Het opstellen van het integrale omgevingsplan zal hand in hand moeten gaan met inhoudelijke wijziging van lokale verordeningen met bepalingen over de fysieke leefomgeving. De VNG stelt per verordening een handreiking beschikbaar en waar relevant voorbeeldbepalingen en/of voorbeeldregels voor het omgevingsplan.

De meeste lokale verordeningen maken in de eerste periode na inwerkingtreding van de Omgevingswet nog geen deel uit van het omgevingsplan. Als er sprake is van wijziging van de fysieke leefomgeving zullen de regels gedurende de overgangsfase deels opgenomen moeten worden in het omgevingsplan.
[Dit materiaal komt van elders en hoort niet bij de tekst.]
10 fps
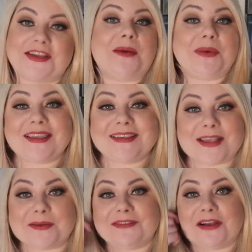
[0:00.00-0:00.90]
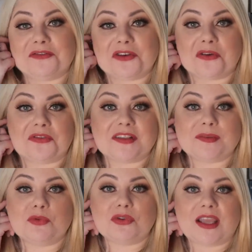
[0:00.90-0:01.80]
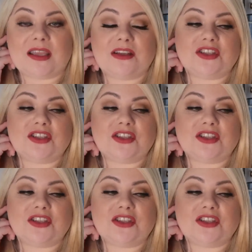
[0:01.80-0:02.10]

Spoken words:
yeah, Becky is coming around for a coffee this morning.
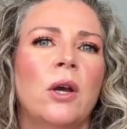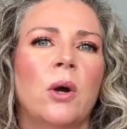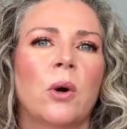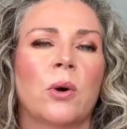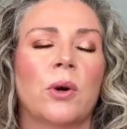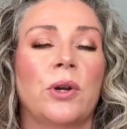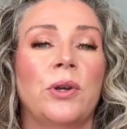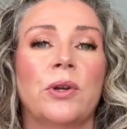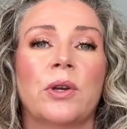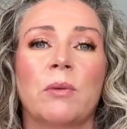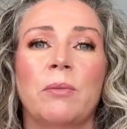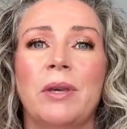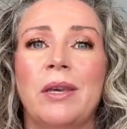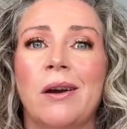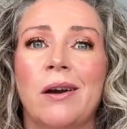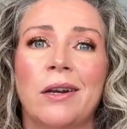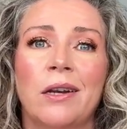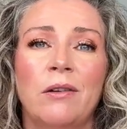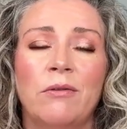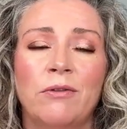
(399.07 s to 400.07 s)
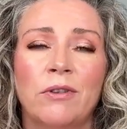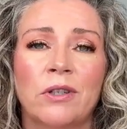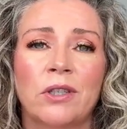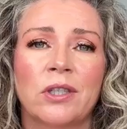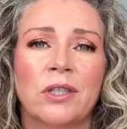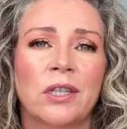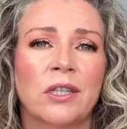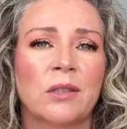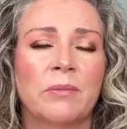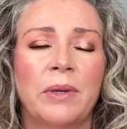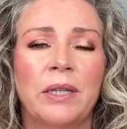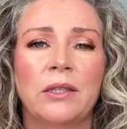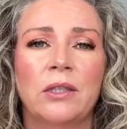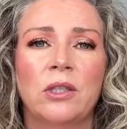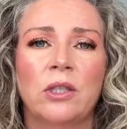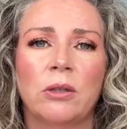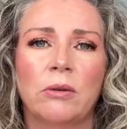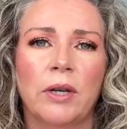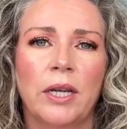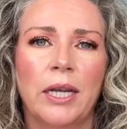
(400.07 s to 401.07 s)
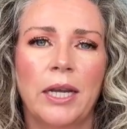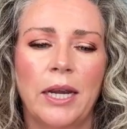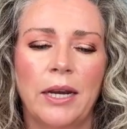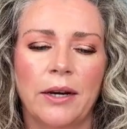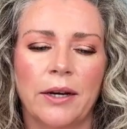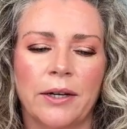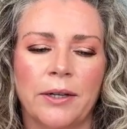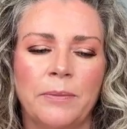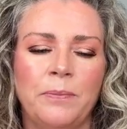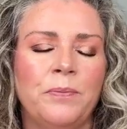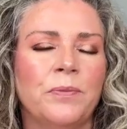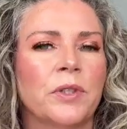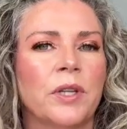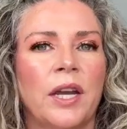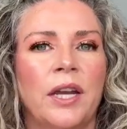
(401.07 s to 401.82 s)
or you could be on it for six months to a year,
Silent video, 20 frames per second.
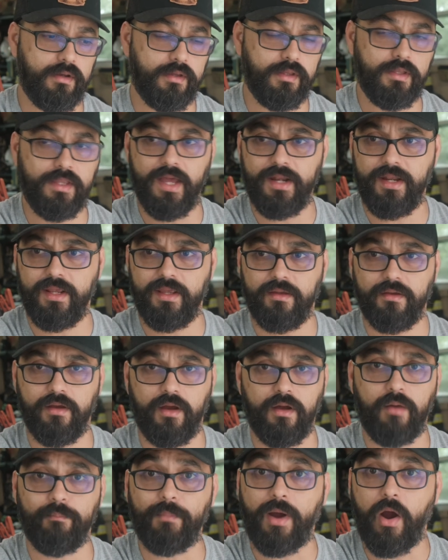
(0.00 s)
getting
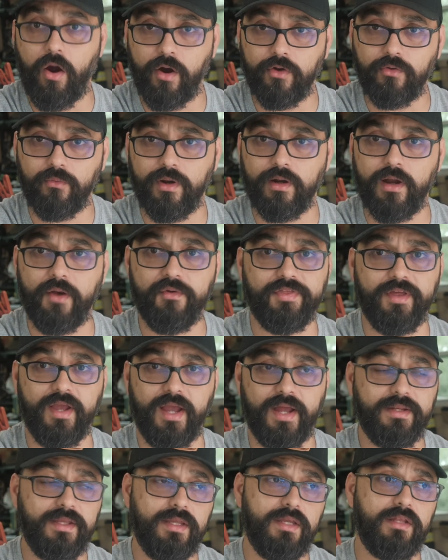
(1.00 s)
my hardware, everything
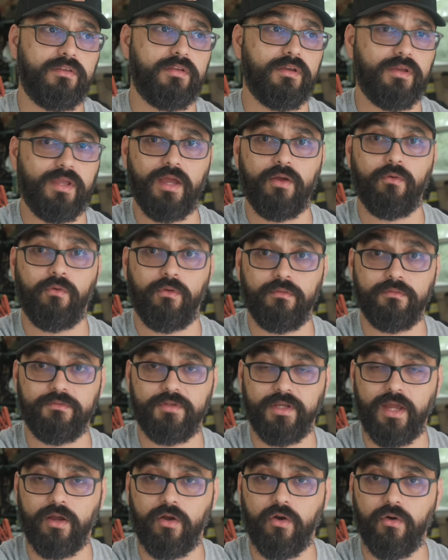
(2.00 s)
I need to
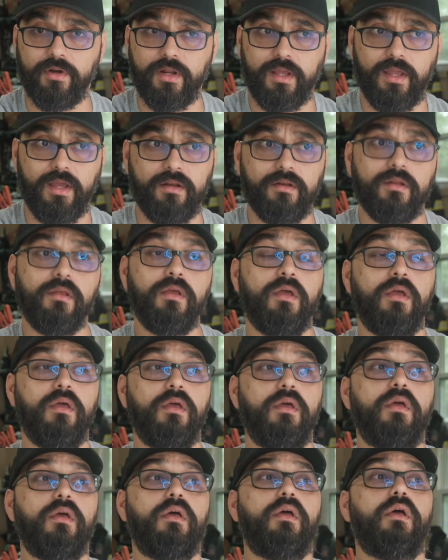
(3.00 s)
get going again,
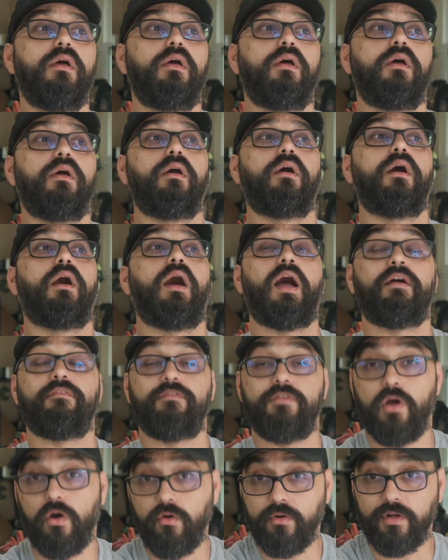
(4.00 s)
I've
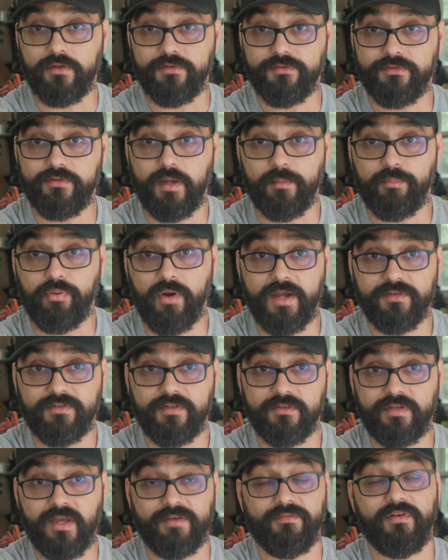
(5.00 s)
noticed that
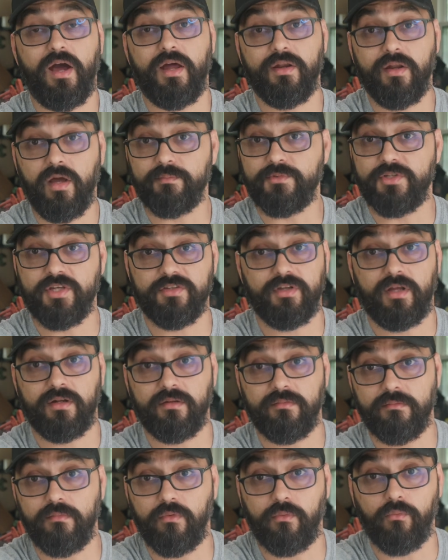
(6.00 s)
prices have gone up just
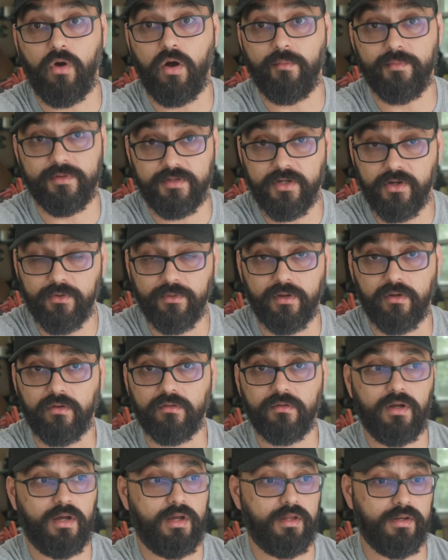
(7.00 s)
on raw material,
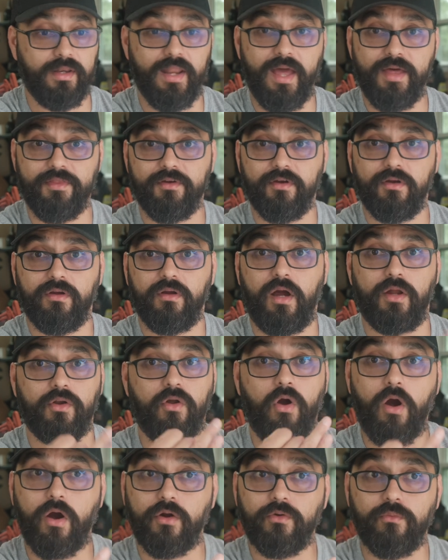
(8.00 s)
on leather, on
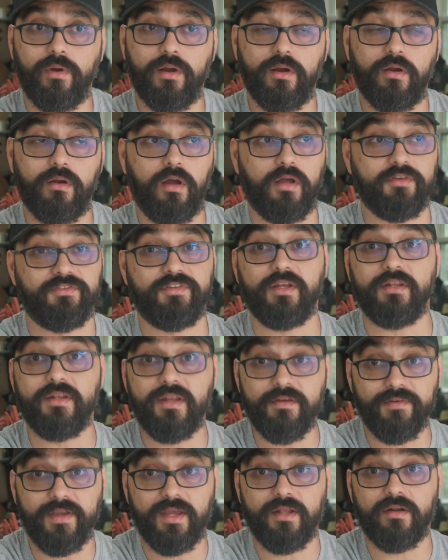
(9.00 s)
hardware, a
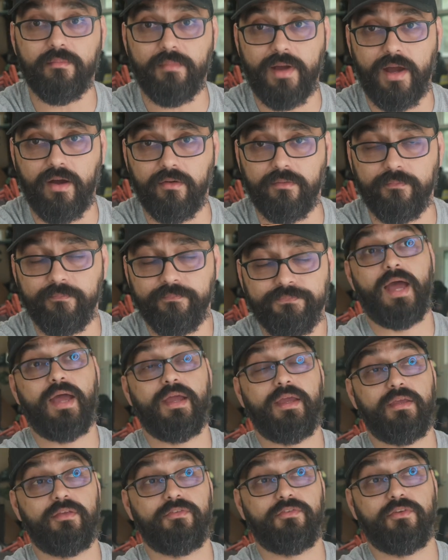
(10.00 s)
significant amount. That
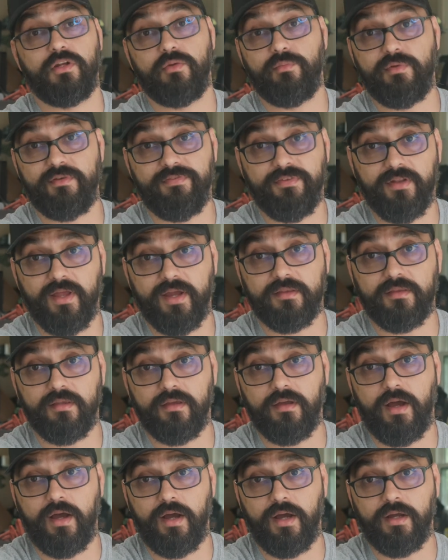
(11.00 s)
is going to reflect
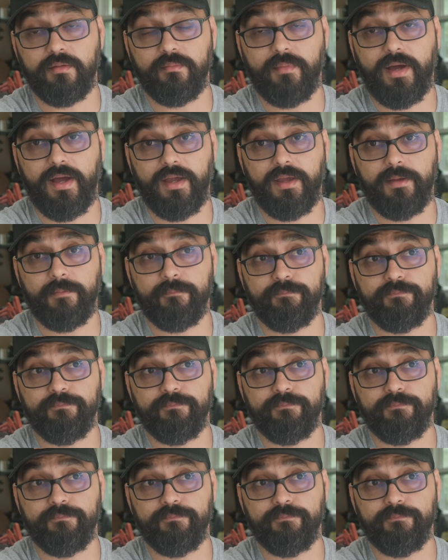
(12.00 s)
on my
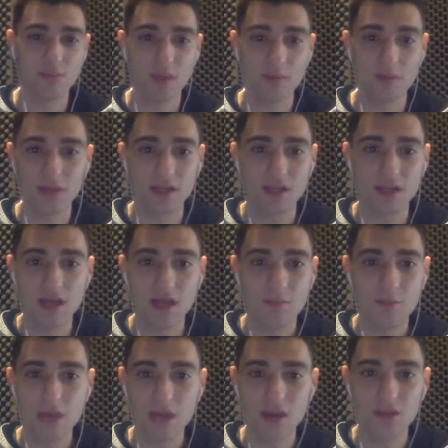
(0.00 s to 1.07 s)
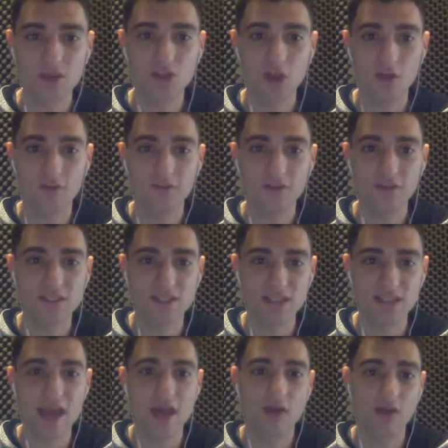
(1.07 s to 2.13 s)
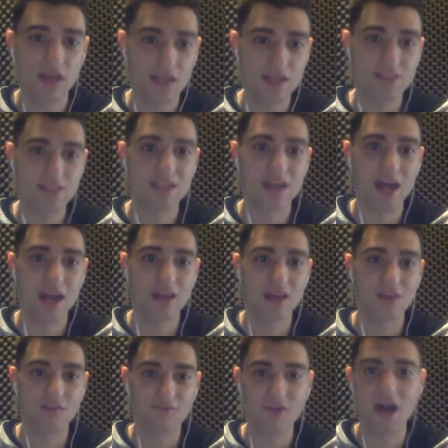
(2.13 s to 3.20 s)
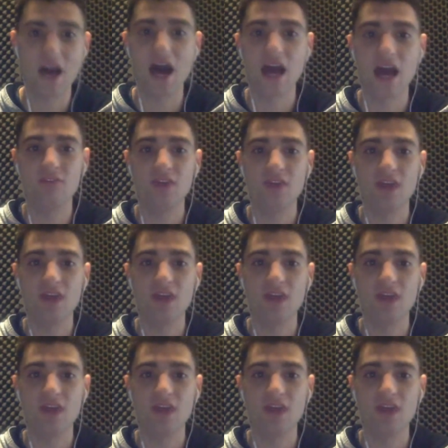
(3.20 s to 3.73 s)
I mean, pinned the Dolphins down inside the 5,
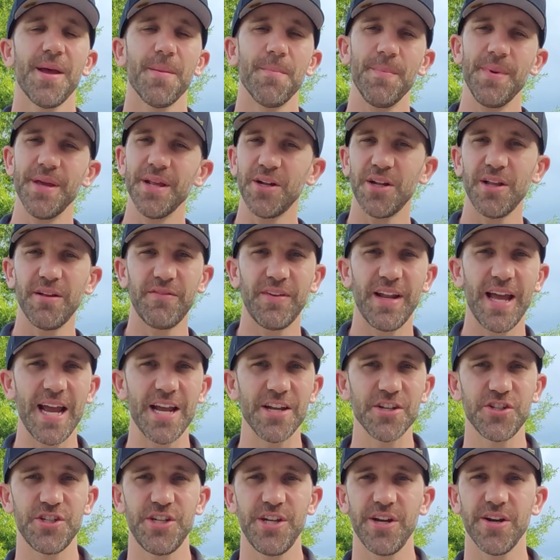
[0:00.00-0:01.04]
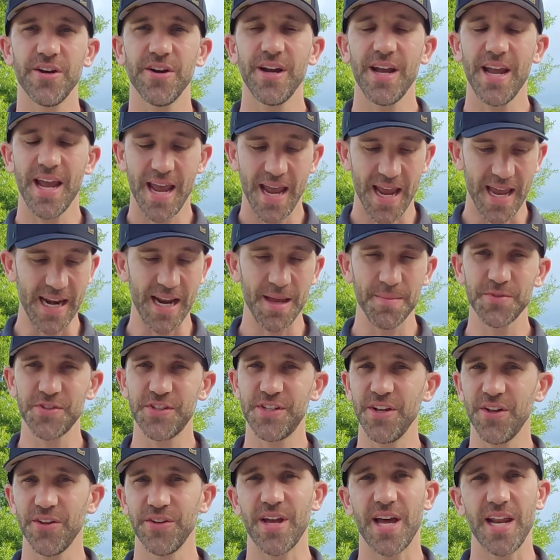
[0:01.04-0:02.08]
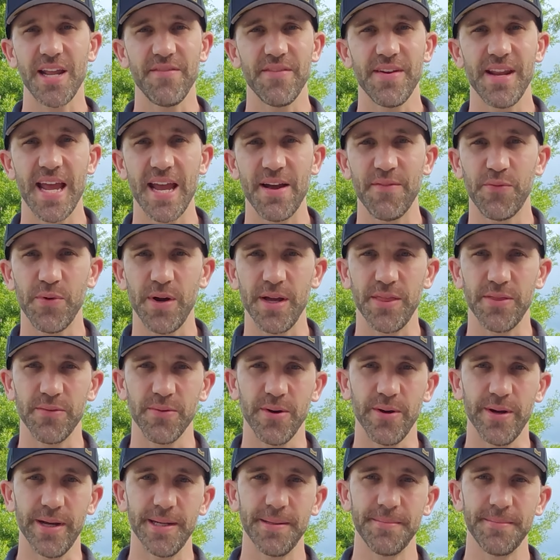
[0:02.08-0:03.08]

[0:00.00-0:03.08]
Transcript: middle of last year and I'm still not even halfway through it.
Na afloop van de overgangsperiode hebben specifieke bepalingen geen rechtskracht meer als deze in een verordening blijven staan en niet opgenomen zijn in een omgevingsplan, terwijl dat volgens de Omgevingswet wel had gemoeten.

De VNG stelt voor de relevante verordeningen handreikingen en voorbeeldbepalingen beschikbaar voor inhoudelijke aanpassing van (model-)verordeningen met bepalingen over de fysieke leefomgeving. NB: Voorbeeldbepalingen hebben niet de status van modelbepalingen. Daarnaast stelt de VNG voorbeeldregels beschikbaar voor de bepalingen waarvan het wenselijk is dat ze worden opgenomen in het omgevingsplan.